I think there might still be some confusion about configuration. I'll
offer my take:
There's generally two valid kinds of configuration -- the server's
configuration (host, port, ssl, etc), and the application configuration
(database connection parameters, maybe some theming options, etc).
Obviously server configuration goes in Nginx.
If you put both of these in Nginx, I think that's fine. That is, if you
allow people to create WSGI applications through Nginx, providing
information to the application like database connection information,
then that's totally fine. There's no standard WSGI way to do that; the
only thing approaching a standard for that is Paste Deploy's interfaces
(which I'm sure would be possible to support in Nginx -- they are
interfaces, not an implementation:
http://pythonpaste.org/deploy/#defining-factories).
Another kind of "configuration" is configuring the application
implementation with respect to its framework. This is where you might
choose your template language, or a default charset/encoding. This is
where you might choose whether to let the framework handle range
requests. This is not actually configuration in my opinion, but it is
frequently called configuration. I think it's simply "programming". It
has nothing to do with WSGI, and must be fully encapsulated in a WSGI
application. People deploying the application should not encounter any
of these options.
The range stuff apparently is not really an issue of this, as Nginx is
acting reasonably and obeying the restrictions of HTTP, which in turn
satisfies WSGI. If Nginx was rewriting partial responses to be...

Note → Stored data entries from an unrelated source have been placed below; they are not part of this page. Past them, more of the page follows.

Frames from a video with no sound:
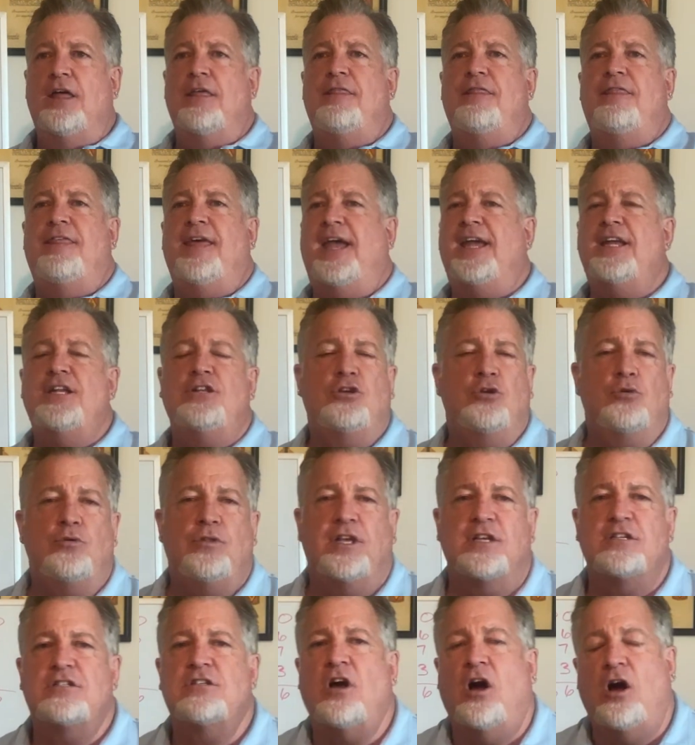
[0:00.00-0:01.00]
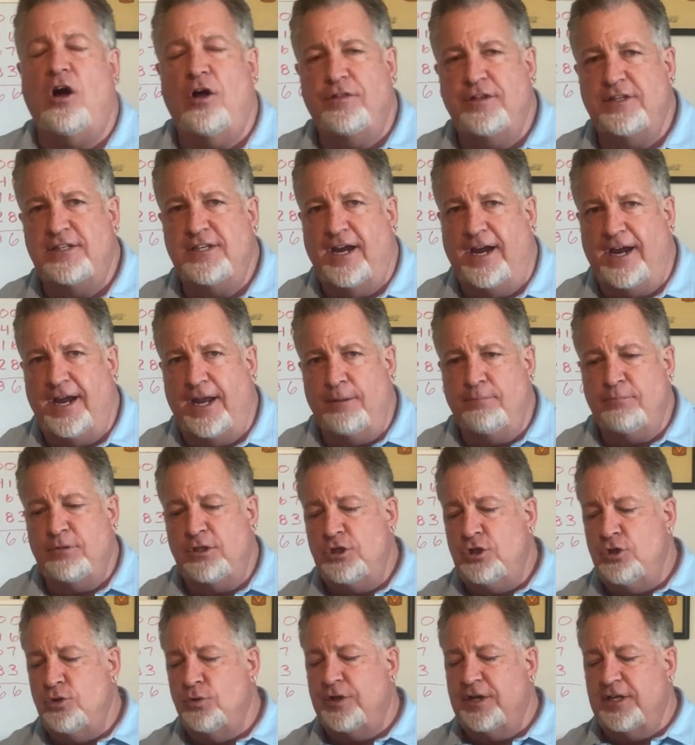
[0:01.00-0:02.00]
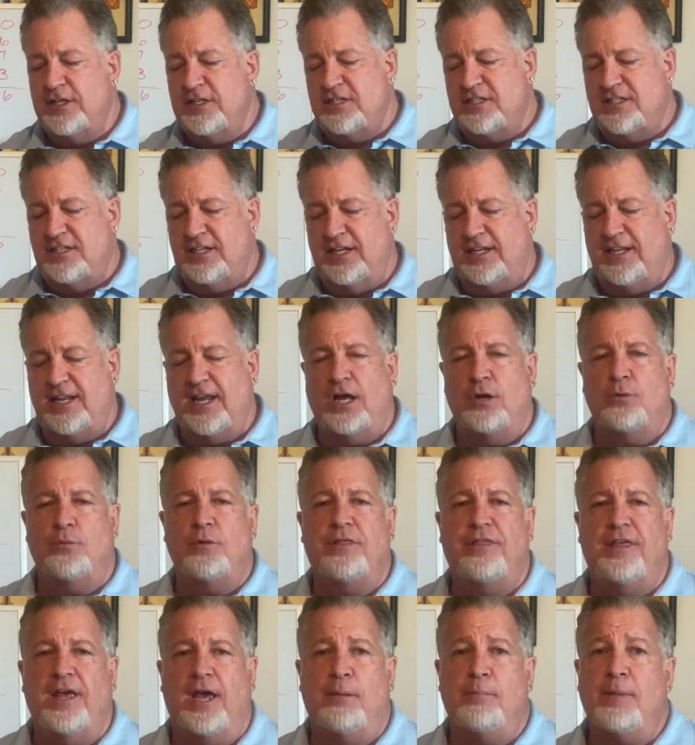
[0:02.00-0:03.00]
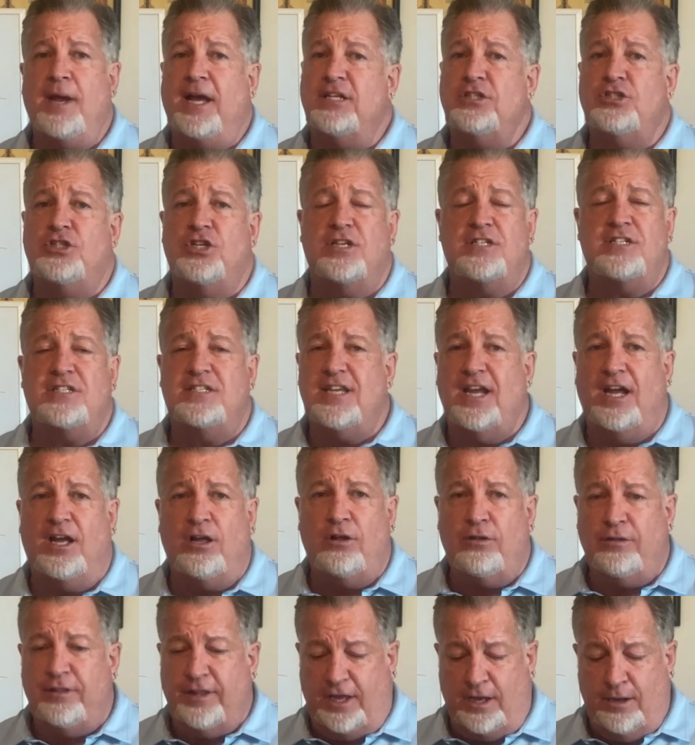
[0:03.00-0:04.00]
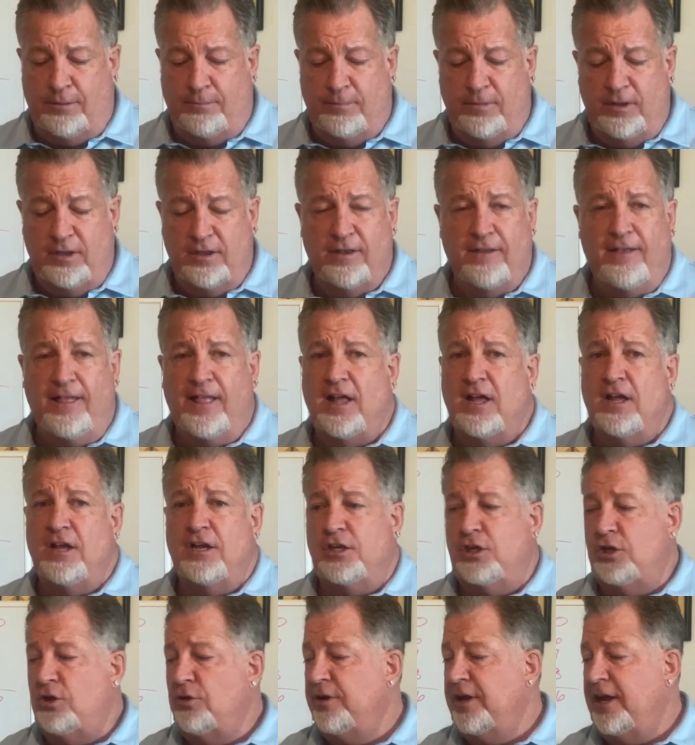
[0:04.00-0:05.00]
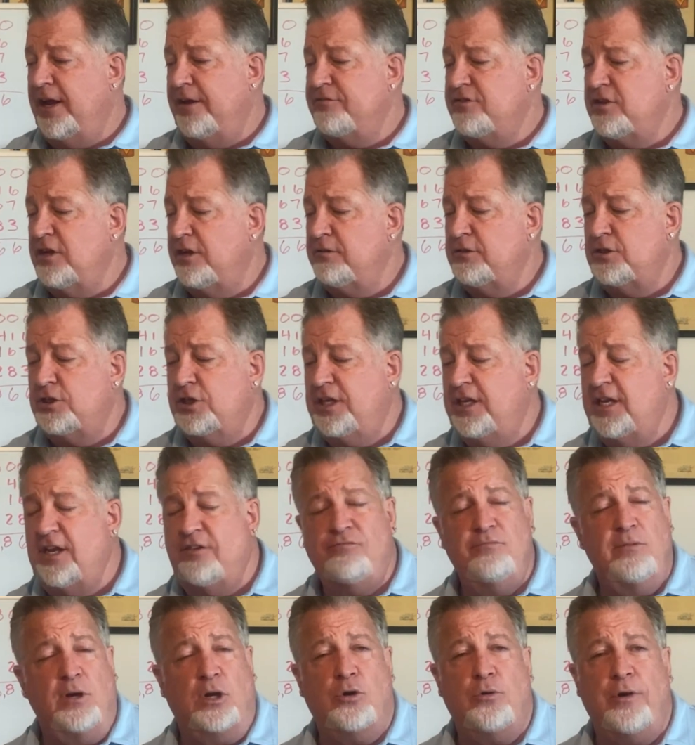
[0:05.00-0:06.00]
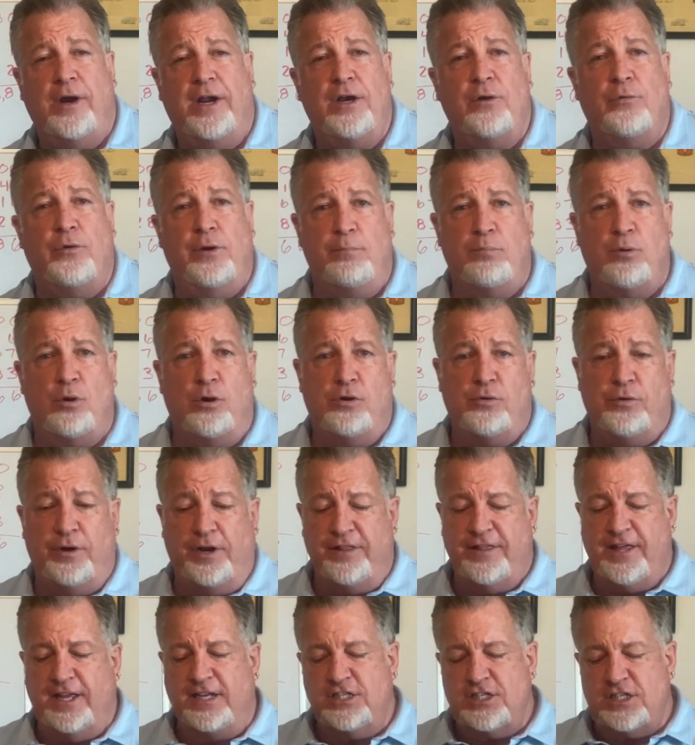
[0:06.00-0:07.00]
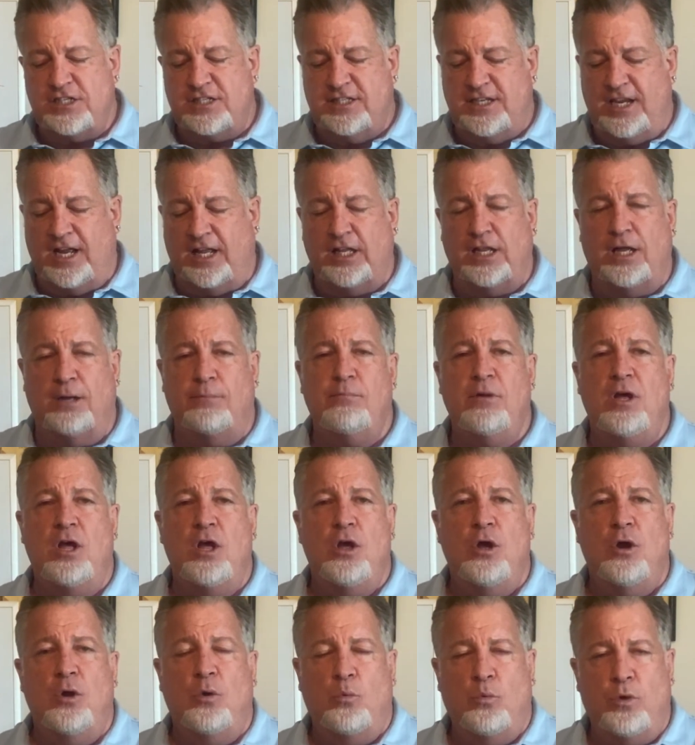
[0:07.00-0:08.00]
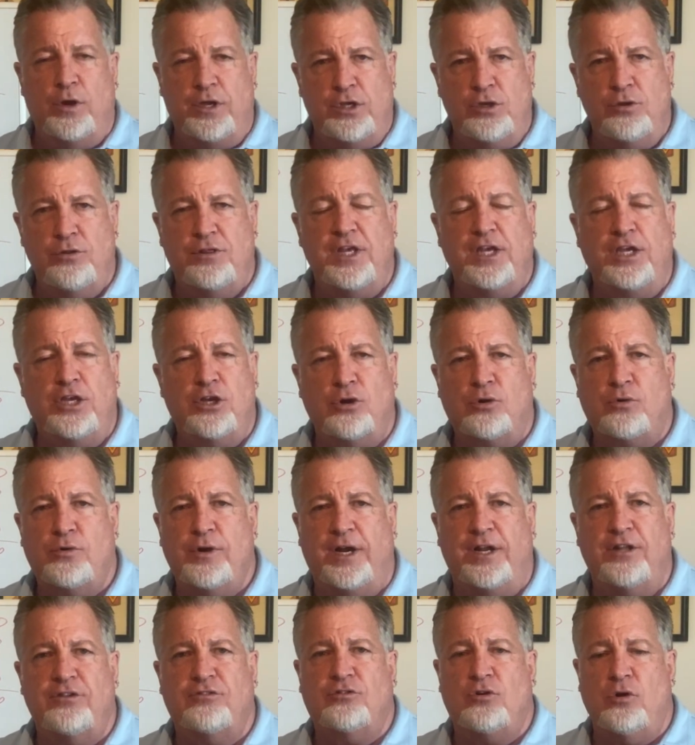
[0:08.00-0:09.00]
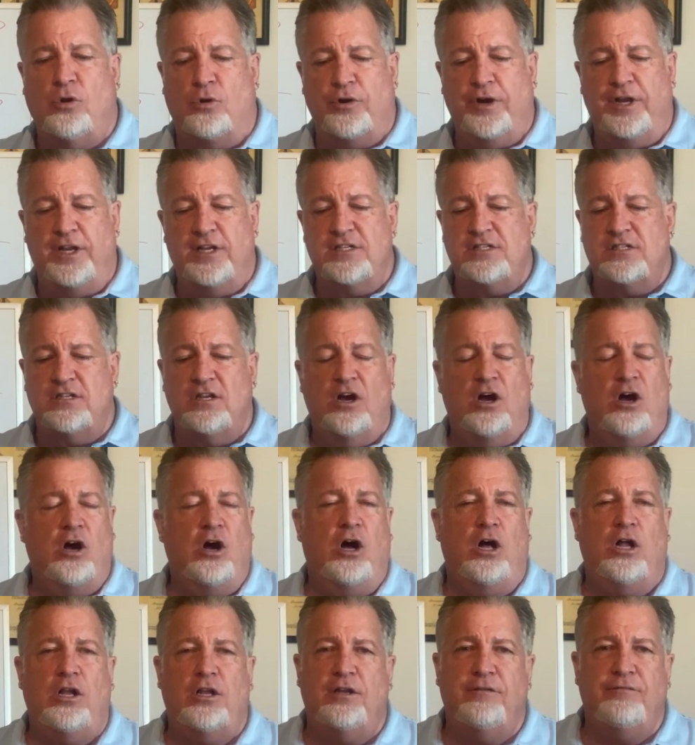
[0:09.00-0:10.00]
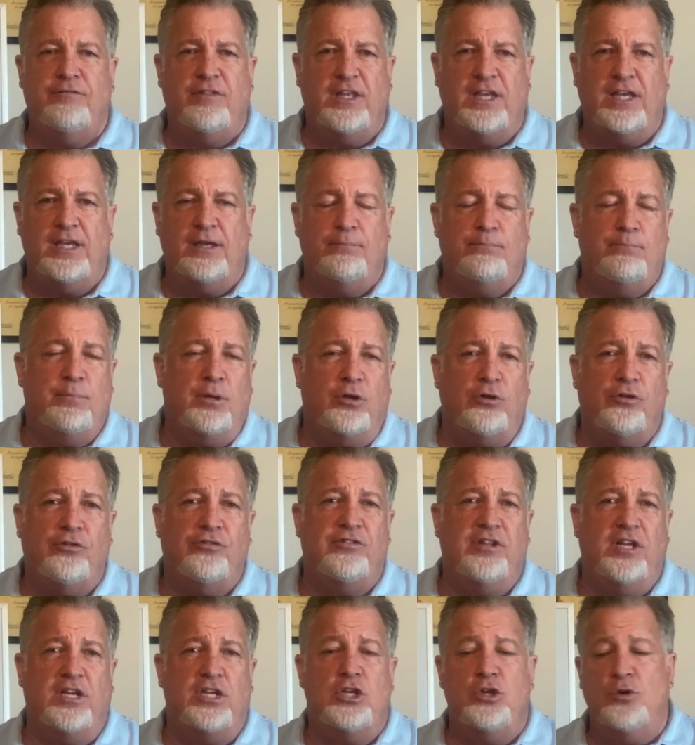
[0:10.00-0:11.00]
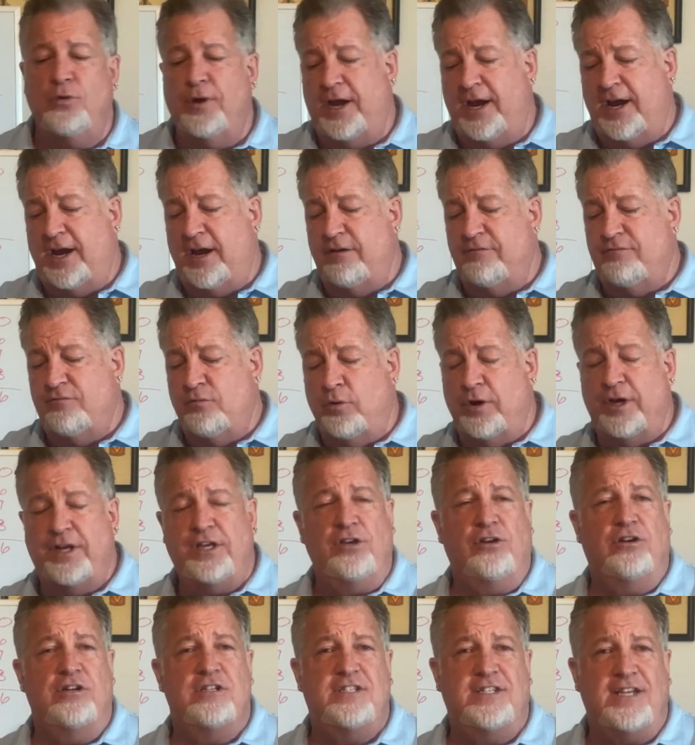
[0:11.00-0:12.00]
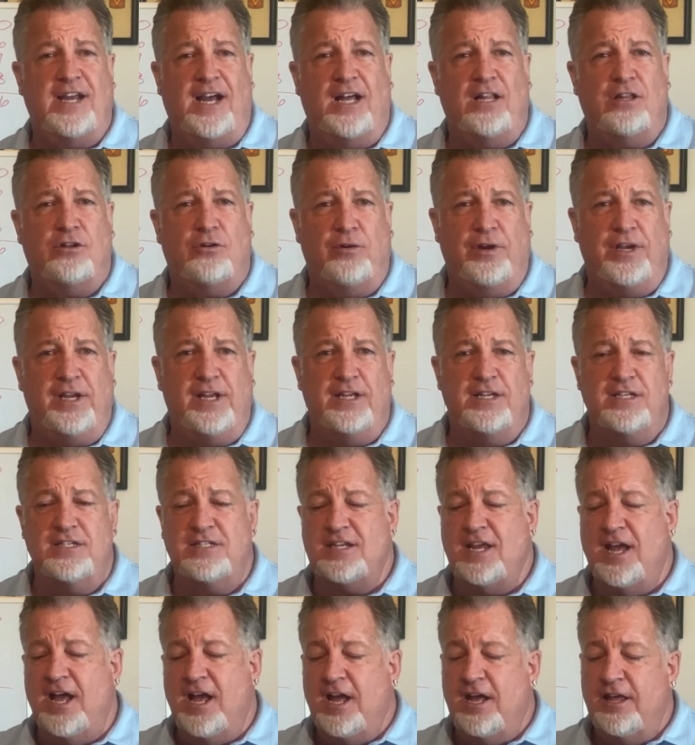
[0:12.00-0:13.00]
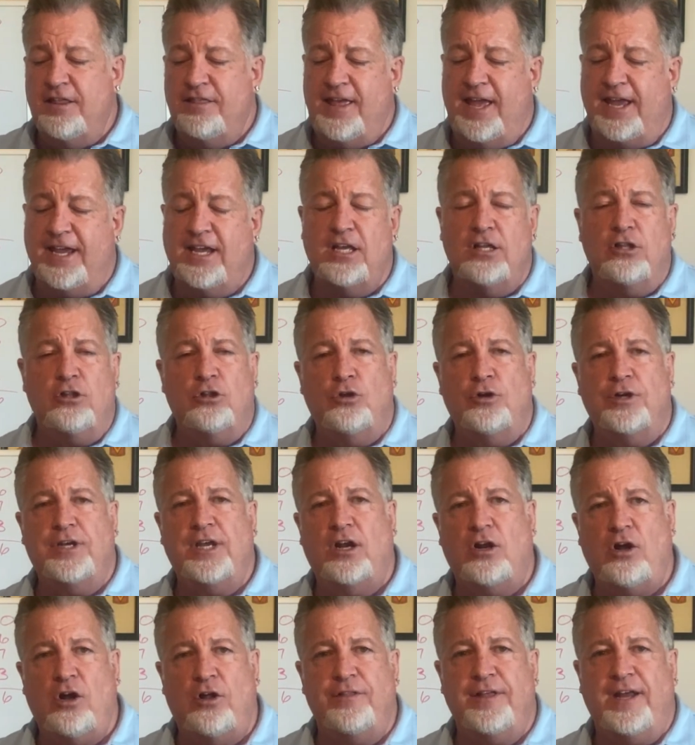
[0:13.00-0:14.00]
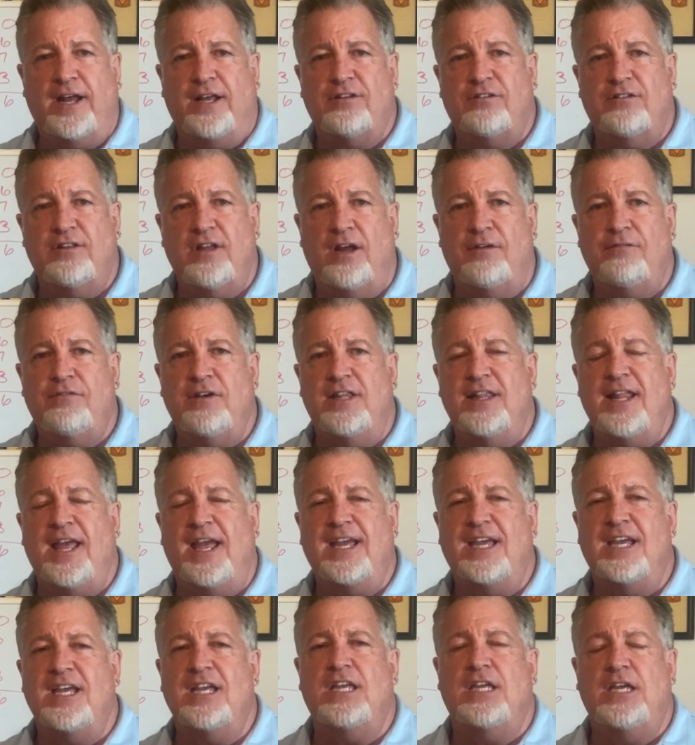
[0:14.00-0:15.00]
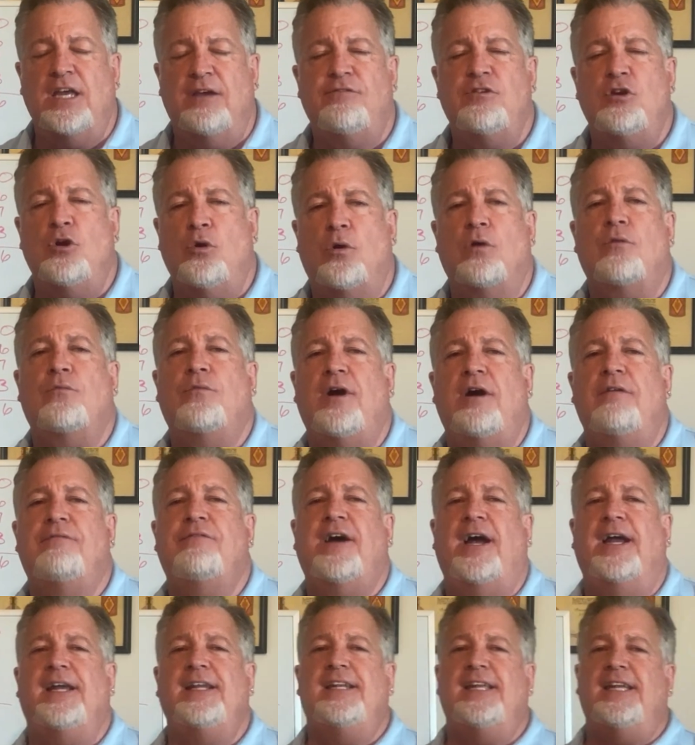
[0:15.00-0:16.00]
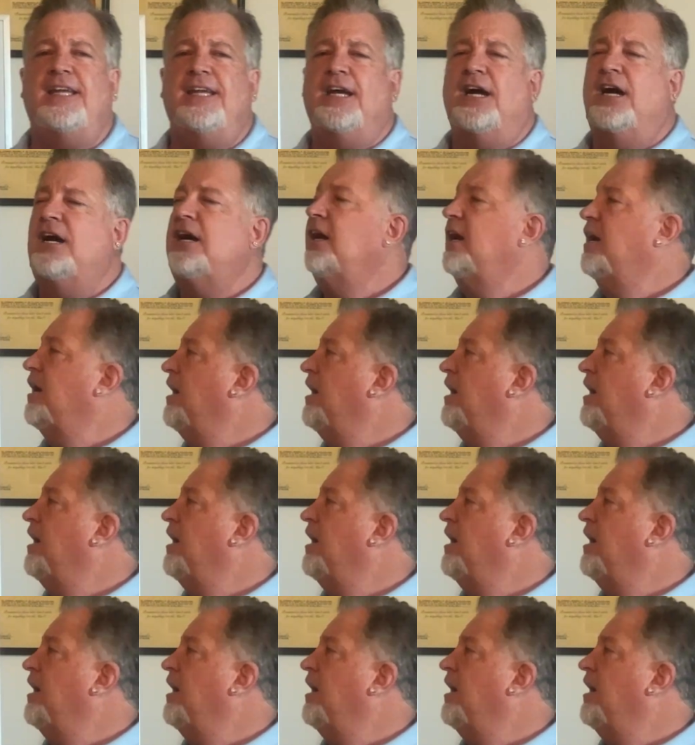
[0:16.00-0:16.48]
they do this all the time. You can sit down with them and just tell them, you don't have to give them a credit report or anything. Just tell them what you think your credit score is, all of the bills that you have, what your salary is. They can look at all that stuff and they can give you a rough idea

doubly partial or something like that, that would really just be a bug.
These kinds of bugs exist and are sometimes excused as being
"configuration". But when one configuration setting is valid and
another is simply invalid, the bug is having that configuration setting
at all. But at least this case doesn't seem to be an issue; hopefully
other issues that might be similar will be resolved in Nginx. You
should never have to have Nginx-specific notes about deploying a WSGI
application (except perhaps if you want to provide helpful notes about
how to supply the real configuration in an Nginx configuration file).